We always had this topic of sources independent from China, from the politics and their pricing. The mining of tungsten in the West was not that much [because of] the unfair competition flooding Chinese materials into the market. We wanted to get independent of that.

Why are you buying tungsten from Africa now?

Tungsten is a so-called conflict material. When we can certify it’s conflict-free, the material from that mine is really sound. The people at Trinity Metals [in Rwanda], we’ve known for years. Our specialists visit their mine.

The U.S. government’s involvement made it easier to prove we can support national security in the West. We buy their entire production.

How does tungsten get from Rwanda to Pennsylvania?

At the mine they separate the tungsten, crushing and separating the material by weight, or separating it by flood behind a dam. That makes a concentrate, about 60% tungsten. They put it in big bags and drums, very heavy. It’s easy to transport in standard containers [usually through the port of Mombasa [in Kenya], arriving through Newark or other East Coast ports and trucked to Towanda].

Does the sale price of tungsten today cover all those costs?

We have record prices in the tungsten market. Last year the price tripled. We don’t have enough [supply].
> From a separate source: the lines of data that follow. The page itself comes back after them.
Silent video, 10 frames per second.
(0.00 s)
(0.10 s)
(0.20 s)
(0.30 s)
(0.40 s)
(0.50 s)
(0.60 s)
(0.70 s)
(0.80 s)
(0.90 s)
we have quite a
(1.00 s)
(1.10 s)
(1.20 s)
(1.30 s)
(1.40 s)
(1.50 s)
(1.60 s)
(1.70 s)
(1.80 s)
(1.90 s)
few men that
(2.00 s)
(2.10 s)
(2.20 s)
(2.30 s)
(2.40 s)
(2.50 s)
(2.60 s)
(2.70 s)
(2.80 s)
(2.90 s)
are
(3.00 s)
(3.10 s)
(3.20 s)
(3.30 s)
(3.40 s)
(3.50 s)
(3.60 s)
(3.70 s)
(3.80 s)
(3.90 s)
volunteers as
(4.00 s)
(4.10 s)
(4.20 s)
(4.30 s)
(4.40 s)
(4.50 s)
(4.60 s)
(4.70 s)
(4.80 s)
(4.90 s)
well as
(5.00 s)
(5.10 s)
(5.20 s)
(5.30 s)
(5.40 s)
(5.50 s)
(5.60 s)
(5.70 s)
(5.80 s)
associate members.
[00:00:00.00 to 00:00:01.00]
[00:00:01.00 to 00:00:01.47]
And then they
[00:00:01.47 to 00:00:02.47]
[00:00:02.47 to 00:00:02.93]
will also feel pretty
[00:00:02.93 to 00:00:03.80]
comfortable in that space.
The big problem is the Chinese have restricted exports. And the U.S. has forbidden the use of Chinese material for defense applications, as of this year. About 10% of tungsten goes into defense applications.

Will Rwanda make a big difference in the supply chain?

Rwanda is a small part.

We rely on recycling. The biggest growth in supply that we see is the Sandong mine in South Korea. We have supported that financially. They will ship the concentrate to San Francisco [ports] and then by land to Towanda.

We are working at capacity. We could produce 50-60% more and sell it on the market. We are sold out for the next six to nine months. Some of our customers are desperate.

We are thinking of expanding in Towanda.

Have you kept in touch with Stacy Garrity since she became a public official?

Yes! It’s good to see her as state treasurer and potentially governor of Pennsylvania. She worked a long time for GTP after she was in the Army.